MaxCompute project uses the UTC+8 time zone by default. The time-related built-in functions and datetime, timestamp, date fields are calculated based on UTC+8. From December 24, 2018, users can configure time zones in MaxCompute using either of the following methods:

  • Session level: Submit the set odps.sql.timezone=<timezoneid>; SQL statement and a calculation statement. The following is an example:
    set odps.sql.timezone=Asia/Tokyo;
    select getdate();
    --Results:
    output:
    +------------+
    | _c0        |
    +------------+
    | 2018-10-30 23:49:50 |
    +------------+
  • Project level: The project owner runs the setProject odps.sql.timezone=<timezoneid>; SQL statement using a CLI. After a project is configured, the corresponding time zone is used automatically, which will affect the data of existing tasks. Therefore, we recommend that you do not configure the existing projects. Instead, you can configure new projects as needed.

Note:

  • The time zone configuration supports SQL built-in date functions, UDF, UDT, UDJ, and select transform.
  • The time zone format such as Asia/Shanghai (daylight saving is considered) is supported. The GMT+9 format is not supported.
  • If the time in the SDK time zone differs from that in the project time zone, you need to configure the GMT time zone so as to convert the date data to a string.
  • After the time zone is configured, there might be difference between the real time and the output time when you run the related SQL statements through MaxCompute. Between the years of 1900 and 1928, the time difference is 352 seconds. Before the year of 1900, the time difference is 9 seconds.
  • To ensure the datetime data accuracy in different regions, we will upgrade MaxCompute and the Java SDK and related console versions with the -oversea suffix. After the upgrade, the display of existing datetime data (before the year of 1928) stored in MaxCompute might be affected.
  • When you upgrade MaxComput, we recommend that you upgrade the Java SDK and console versions if the local time zone is not UTC+8, so as to ensure the accuracy and consistency between the SQL computing result and the Tunnel transferred data after '1900-01-01'. For the datetime data before '1900-01-01', the SQL computing output and the Tunnel transferred data might differ by 343 seconds. For the existing datetime data before '1928-01-01', the time difference is 352 seconds.
  • If you continue using the SDK and console versions without the -oversea suffix, you might encounter time difference between the SQL output and the Tunnel transferred data. The time difference before '1900-01-01' is 9 seconds, and the time difference between '1900-01-01' and '1928-01-01' is 352 seconds.
    Note

    When you update or configure the time zone of Java SDK and console versions, the time zone of DataWorks remains unchanged. Therefore, there might be time difference and you need to evaluate the impact of task scheduling in DataWorks. In the Japan region, the time zone of DataWorks is GMT+9. In the Singapore region, the time zone of DataWorks is GMT+8.

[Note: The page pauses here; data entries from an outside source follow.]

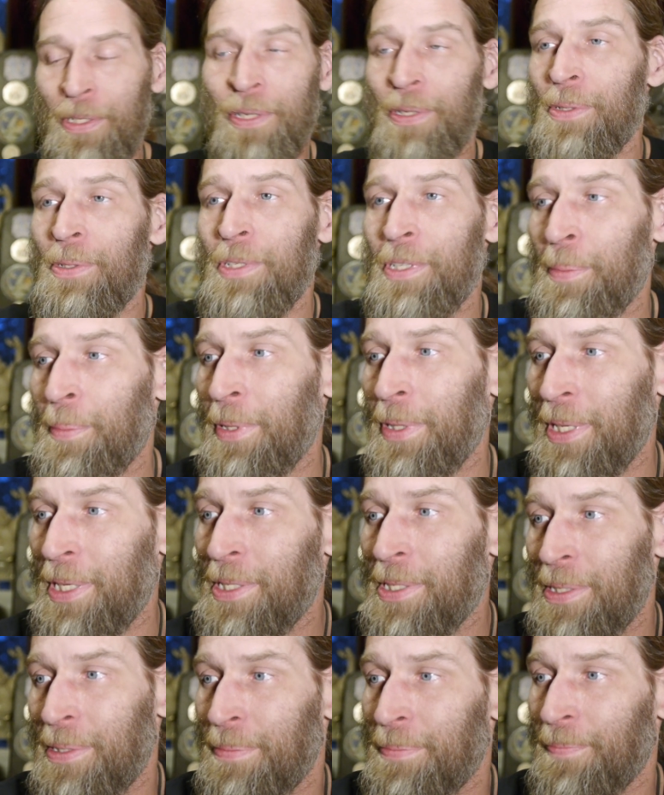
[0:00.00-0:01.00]
to some of
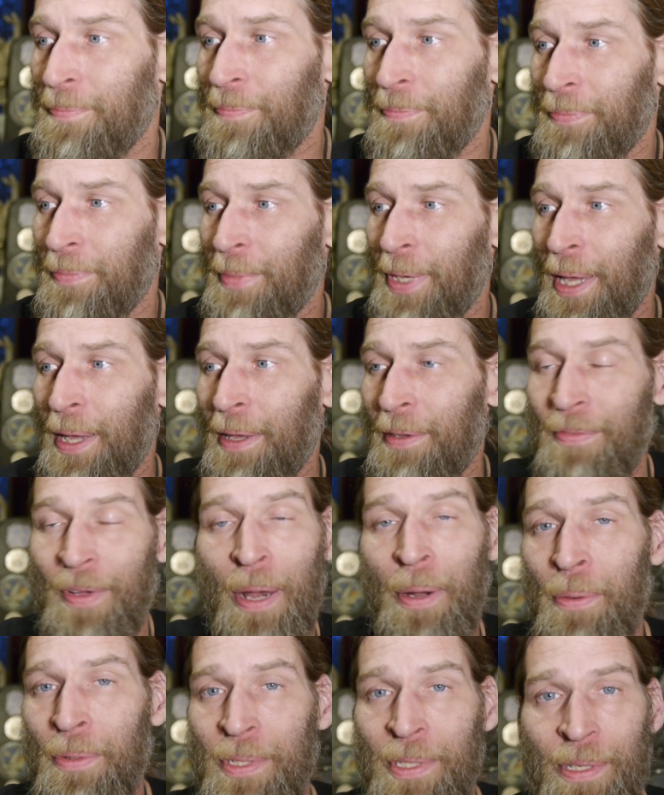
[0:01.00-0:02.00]
these uh,
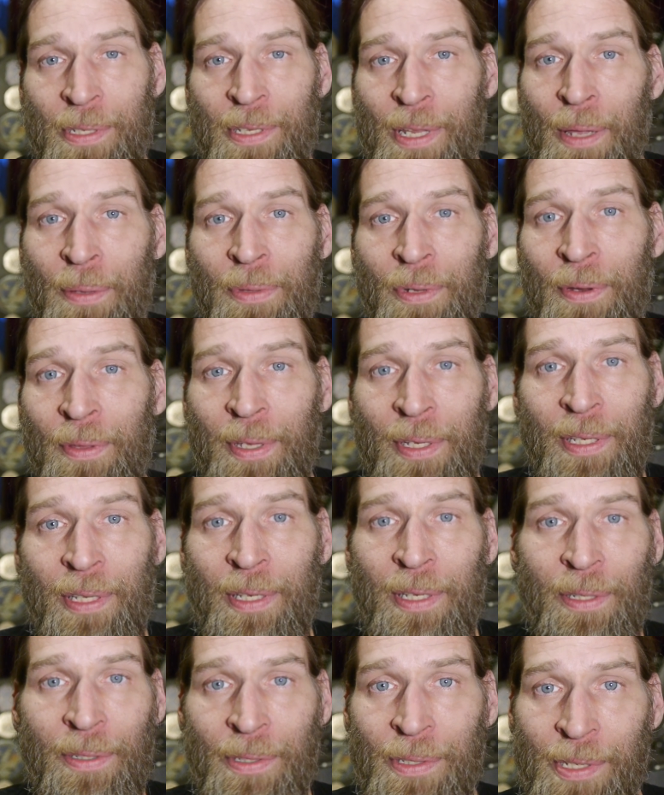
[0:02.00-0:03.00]
viruses out there that can
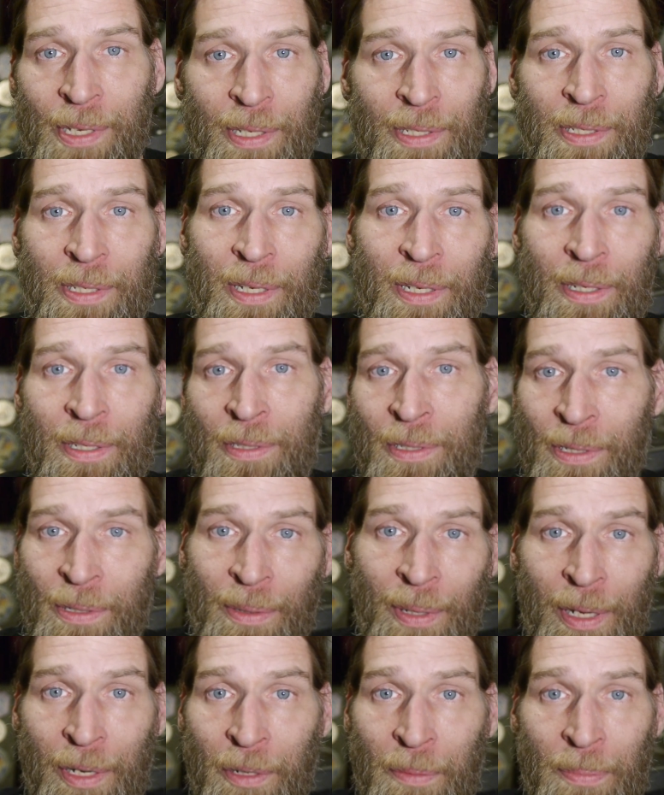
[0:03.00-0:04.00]
kill 60
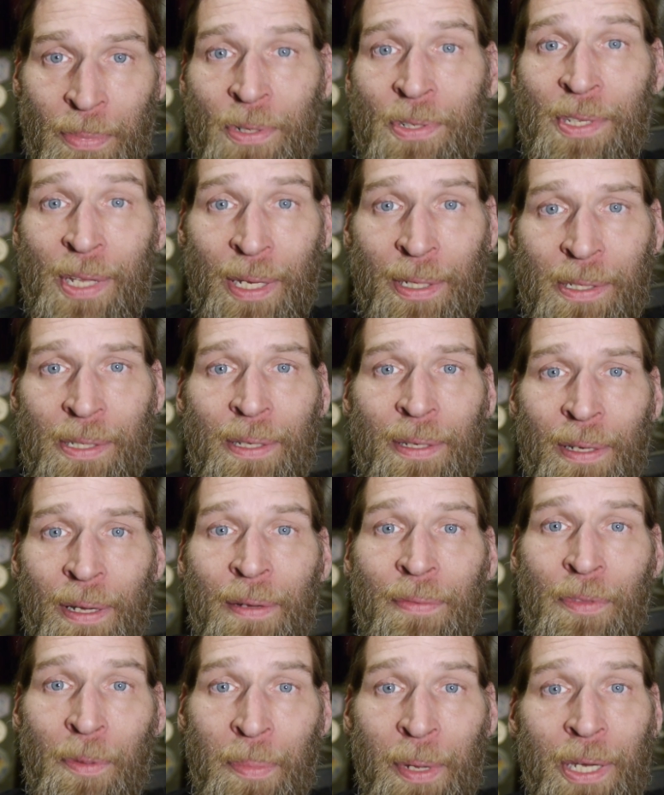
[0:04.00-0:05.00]
to 100%
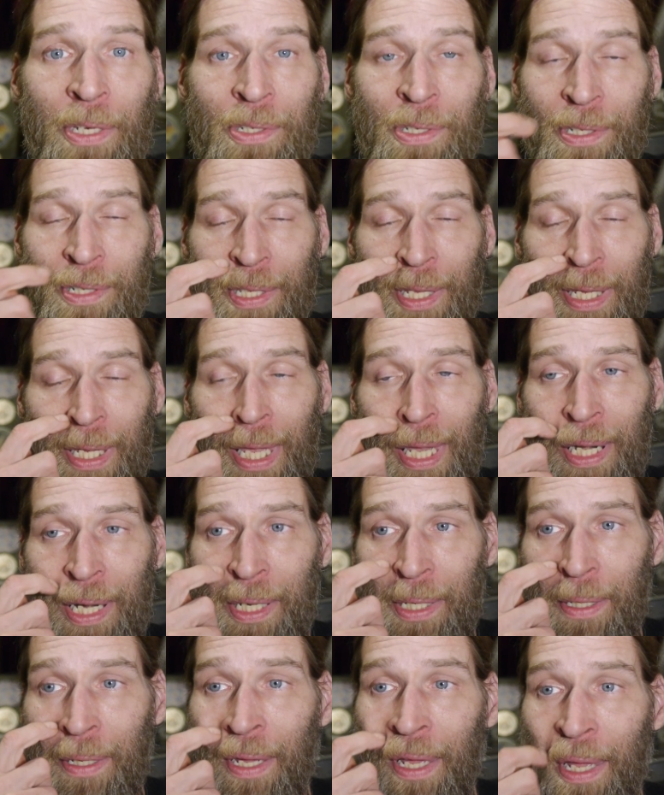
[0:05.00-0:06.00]
of the patients that get
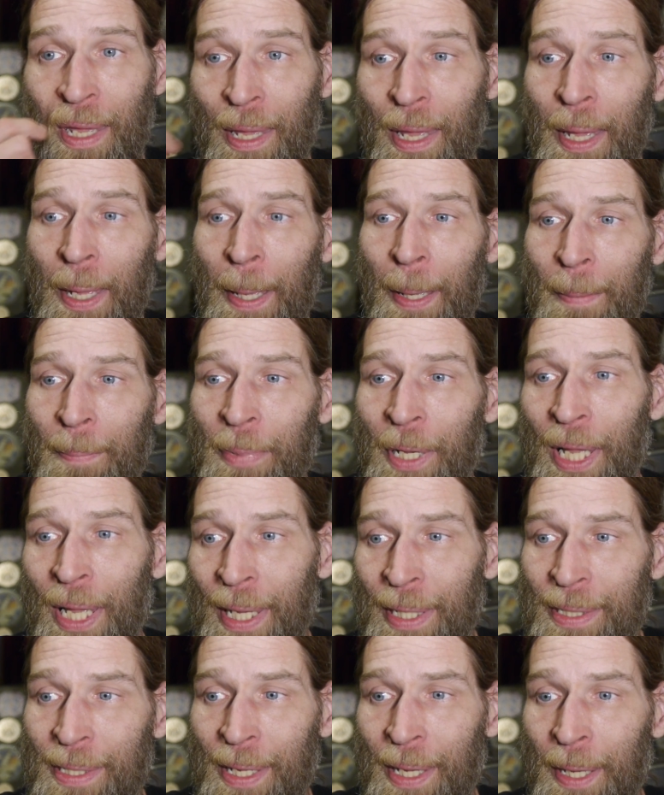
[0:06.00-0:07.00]
it
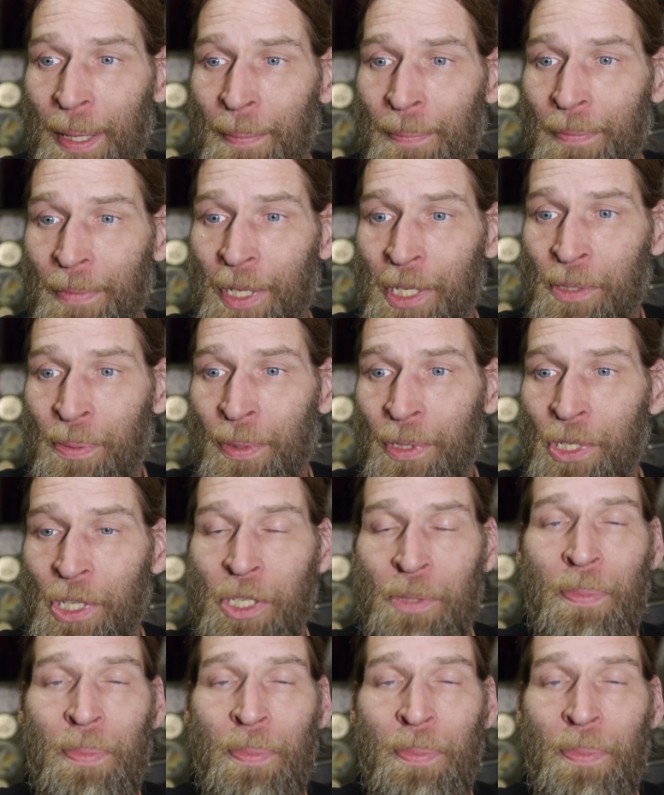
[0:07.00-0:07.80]
but uh, this one just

  • If you are using a third-party client connected by JDBC, you need to set the time zone on the client to ensure the time consistency.
  • MapReduce supports time zone configuration.
  • Spark supports time zone configuration.
    1. For tasks that are submitted to ODPS computing clusters, the project time zone can be automatically obtained.
    2. For settings that are made through the yarn-client method, such as spark-shell, spark-sql, and pyspark, you need to configure the spark-defaults.conf parameter of the driver and add spark.driver.extraJavaOptions -Duser.timezone=America/Los_Angeles . The 'timezone' in the preceding statement is the time zone to be used.
  • PAI supports time zone configuration.
  • Graph supports time zone configuration.